According to The National Wildfire Coordinating Group, the urban wildland interface is “the line, area, or zone, where structures intermingle with undeveloped vegetation.”

“People have been building their houses closer and closer to the forest and taking down trees to create communities that are up against the forest. That’s a very dangerous place to be, given what’s happening,” Wegman said.

Unlike Wegman, Christopher Doubleday, a Williston freshman, was more critical of Newsom’s job as governor, but he shares some of the same concerns.

“The state being on fire is definitely not helping, and they do seem to have a pretty big homelesness issue, which is obviously not good,” Christopher said.

Christopher believes Governor Newsom partly avoided being recalled due to support from high-profile Democratic politicians, such as President Joe Biden and Vice-President Kamala Harris.

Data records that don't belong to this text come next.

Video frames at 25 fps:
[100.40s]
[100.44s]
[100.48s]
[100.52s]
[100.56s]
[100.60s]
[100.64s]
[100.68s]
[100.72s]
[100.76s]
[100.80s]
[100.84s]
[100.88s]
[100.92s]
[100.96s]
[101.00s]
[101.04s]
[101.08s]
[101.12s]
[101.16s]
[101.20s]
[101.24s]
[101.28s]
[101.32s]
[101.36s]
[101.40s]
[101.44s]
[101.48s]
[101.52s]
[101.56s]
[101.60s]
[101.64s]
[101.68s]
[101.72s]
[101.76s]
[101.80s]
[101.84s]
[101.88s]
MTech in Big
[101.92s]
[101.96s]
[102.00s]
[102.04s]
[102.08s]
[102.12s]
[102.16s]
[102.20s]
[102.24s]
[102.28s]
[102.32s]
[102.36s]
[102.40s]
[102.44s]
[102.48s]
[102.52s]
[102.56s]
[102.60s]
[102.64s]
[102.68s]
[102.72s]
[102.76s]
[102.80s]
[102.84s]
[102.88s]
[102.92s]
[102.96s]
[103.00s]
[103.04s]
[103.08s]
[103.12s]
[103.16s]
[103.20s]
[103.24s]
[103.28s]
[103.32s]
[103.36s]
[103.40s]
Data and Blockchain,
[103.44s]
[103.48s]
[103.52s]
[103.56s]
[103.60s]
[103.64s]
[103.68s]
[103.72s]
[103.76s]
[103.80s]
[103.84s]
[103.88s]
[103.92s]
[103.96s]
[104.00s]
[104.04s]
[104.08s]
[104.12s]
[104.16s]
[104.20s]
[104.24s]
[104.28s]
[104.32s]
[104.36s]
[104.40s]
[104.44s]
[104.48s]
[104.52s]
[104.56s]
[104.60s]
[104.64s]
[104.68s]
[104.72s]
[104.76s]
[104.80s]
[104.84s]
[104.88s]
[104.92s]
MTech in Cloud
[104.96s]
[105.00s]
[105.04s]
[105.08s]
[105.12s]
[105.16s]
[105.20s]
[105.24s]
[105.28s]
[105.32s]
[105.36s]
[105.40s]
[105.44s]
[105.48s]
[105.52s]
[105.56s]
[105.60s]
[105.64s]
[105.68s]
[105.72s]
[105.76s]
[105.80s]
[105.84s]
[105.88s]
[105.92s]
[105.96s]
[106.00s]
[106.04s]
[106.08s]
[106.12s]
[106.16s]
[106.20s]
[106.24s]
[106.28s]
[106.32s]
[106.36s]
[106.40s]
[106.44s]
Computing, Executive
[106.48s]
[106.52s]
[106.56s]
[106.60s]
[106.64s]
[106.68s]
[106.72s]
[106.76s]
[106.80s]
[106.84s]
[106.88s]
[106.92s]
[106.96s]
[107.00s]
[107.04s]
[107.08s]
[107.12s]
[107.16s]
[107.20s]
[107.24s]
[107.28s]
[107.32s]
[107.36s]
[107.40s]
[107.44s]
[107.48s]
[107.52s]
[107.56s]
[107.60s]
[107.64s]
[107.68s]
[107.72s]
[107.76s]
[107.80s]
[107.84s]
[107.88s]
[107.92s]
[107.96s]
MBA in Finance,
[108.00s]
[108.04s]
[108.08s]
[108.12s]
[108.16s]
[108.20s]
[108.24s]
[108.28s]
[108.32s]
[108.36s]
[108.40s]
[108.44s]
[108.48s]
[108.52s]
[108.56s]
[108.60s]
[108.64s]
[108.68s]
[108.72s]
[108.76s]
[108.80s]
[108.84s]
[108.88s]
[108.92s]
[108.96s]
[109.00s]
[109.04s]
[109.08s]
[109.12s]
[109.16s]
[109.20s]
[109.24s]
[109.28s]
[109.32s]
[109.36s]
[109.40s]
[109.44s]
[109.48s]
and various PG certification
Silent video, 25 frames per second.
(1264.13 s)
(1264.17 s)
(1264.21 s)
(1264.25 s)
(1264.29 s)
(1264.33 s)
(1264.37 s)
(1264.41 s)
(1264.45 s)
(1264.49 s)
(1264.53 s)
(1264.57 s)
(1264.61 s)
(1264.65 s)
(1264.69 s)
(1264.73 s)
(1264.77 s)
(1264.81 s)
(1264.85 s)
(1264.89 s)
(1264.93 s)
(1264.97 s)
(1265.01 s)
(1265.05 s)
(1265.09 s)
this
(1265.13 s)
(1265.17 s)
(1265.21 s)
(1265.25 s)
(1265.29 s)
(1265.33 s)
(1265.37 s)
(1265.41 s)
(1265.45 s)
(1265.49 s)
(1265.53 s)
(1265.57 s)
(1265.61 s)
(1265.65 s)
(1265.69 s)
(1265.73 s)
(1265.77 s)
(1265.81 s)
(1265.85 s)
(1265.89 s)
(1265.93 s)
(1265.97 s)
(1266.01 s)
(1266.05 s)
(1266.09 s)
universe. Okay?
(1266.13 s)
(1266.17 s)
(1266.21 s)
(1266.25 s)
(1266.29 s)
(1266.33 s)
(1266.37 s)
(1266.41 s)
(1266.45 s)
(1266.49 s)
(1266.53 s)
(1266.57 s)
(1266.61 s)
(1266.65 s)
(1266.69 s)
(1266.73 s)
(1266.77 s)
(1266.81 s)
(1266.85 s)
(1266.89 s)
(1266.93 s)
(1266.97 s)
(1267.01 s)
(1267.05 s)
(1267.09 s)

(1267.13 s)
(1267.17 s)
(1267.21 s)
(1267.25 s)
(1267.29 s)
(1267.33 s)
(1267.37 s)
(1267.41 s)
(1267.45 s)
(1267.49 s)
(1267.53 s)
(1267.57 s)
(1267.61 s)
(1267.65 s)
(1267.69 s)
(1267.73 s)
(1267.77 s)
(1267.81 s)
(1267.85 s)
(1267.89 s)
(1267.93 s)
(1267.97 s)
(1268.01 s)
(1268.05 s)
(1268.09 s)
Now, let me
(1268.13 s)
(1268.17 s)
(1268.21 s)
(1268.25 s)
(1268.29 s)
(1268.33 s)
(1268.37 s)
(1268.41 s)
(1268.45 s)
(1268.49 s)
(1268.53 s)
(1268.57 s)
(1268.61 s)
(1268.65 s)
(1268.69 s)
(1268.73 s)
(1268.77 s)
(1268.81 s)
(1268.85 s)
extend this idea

“Seeing President Biden and Vice President Harris campaigning definitely helped to scare Democrats into thinking that this was a real issue, and trying to avoid having a Republican governor in California was a big issue for the party,” he said.

Christopher is also concerned about rising crime in California, an issue that has made national news in the past year.

“Their crime rate is rising, and people are getting nervous,” he said. “They want answers from their politicians, and I don’t think that they’re getting them. I think that that was really why so many people came out and voted in the recall.”